We have worked internally to identify and resolve any "year 2000"
compliance issues. We have also engaged external resources, including hiring an
independent consulting firm. We intend to purchase necessary computer software
and upgrades to become year 2000 compliant.

To ensure year 2000 compliance, we will develop comprehensive testing
procedures once necessary software and equipment have been installed. We are
implementing a year 2000 compliant management information system at our Annan
facility in connection with our business plans for this location. We plan to
implement these systems at our other locations, including the Dudley facility,
in 1999. We expect to spend approximately $7.1 million on year 2000 compliant
systems and equipment, and will expense these costs in accordance with current
accounting guidance.

We believe that the management information systems at two of the three
production facilities at Annan are year 2000 compliant. At present, we do not
utilize the third production facility at Annan. If we do begin operations at
this third facility, we expect to spend approximately $1.0 million upgrading the
facility's computer systems and applications. We will expense these costs in
accordance with current accounting guidance.

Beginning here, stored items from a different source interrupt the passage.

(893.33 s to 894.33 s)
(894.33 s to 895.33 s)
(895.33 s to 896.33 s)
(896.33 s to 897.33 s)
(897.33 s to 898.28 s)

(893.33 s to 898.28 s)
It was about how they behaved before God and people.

We have contingency plans in place for all our major computer systems and
applications. These plans include manual capability of certain business areas,
if necessary, and the controlled shutdown and start-up of the manufacturing
plant for a minimum period of days during the date change. The approach,
methodology, plan and contingencies for our internal processes have been
reviewed by our independent computer consultant and are subject to further
development and testing. Our contingency plans for external factors, such as
supply of raw materials, access to funds and potential utility disruption, are
at a preliminary stage and require further development.

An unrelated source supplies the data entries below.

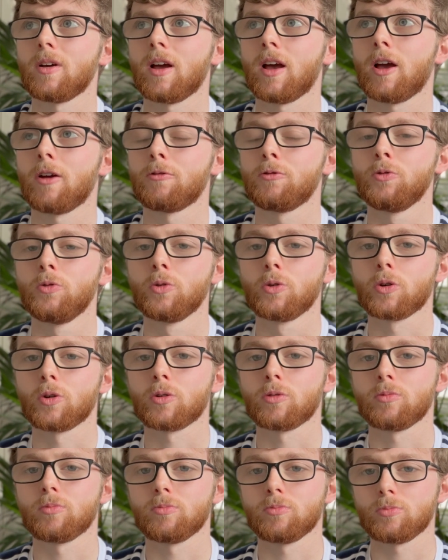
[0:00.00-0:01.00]
if
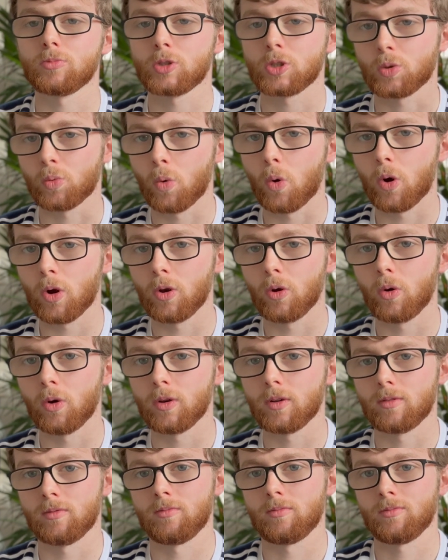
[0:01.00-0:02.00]
you're squatting
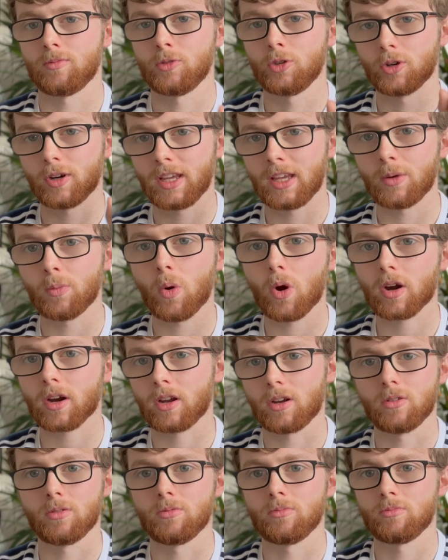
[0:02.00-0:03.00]
on your A
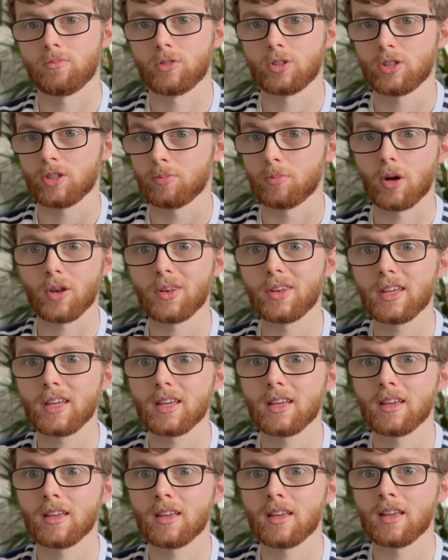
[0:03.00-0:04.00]
workout, which is
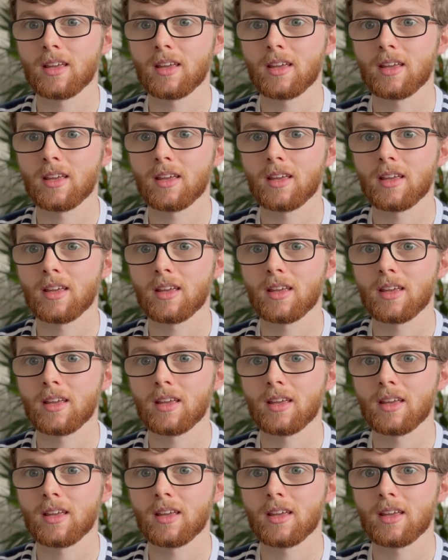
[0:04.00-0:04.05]
Monday,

However, we cannot assure you that all year 2000 compliance issues will be
resolved without any future disruption or that we will not incur significant
additional expense. In addition, if some of our major suppliers and customers
fail to address their own year 2000 compliance issues, their non-compliance
could have a material adverse effect on us and our operations.

Anti-Takeover Effects of Certain Charter and by-Law Provisions and Delaware Law;
Rights Plan

Certain provisions of our Certificate of Incorporation and Amended and
Restated By-Laws and the Delaware General Corporation Law may have the effect of
delaying or preventing changes in control or management of our company, which
could adversely affect the market price of our Common Stock. These provisions
include:

(1) a board divided into three classes, each of which serves for a
staggered three-year term;

(2) provisions restricting the removal of directors, the filling of
board vacancies and the taking of stockholder action;

(3) advance notice provisions with respect to shareholder proposals;
and

(4) the authority of our Board of Directors to issue up to 4,000,000
shares of Preferred Stock and to determine the price, rights,
preferences and privileges of those shares without any further
vote or action by the stockholders.

The rights of the holders of our Common Stock will be subject to, and may be
adversely affected by, the rights of the holders of any shares of Preferred
Stock that may be issued in the future. We are also subject to Section 203 of
the Delaware General Corporation Law which, subject to certain exceptions,
prohibits a Delaware corporation from engaging in a broad range of business
combinations with any interested stockholder for a period of three years
following the date that such stockholder became an interested stockholder.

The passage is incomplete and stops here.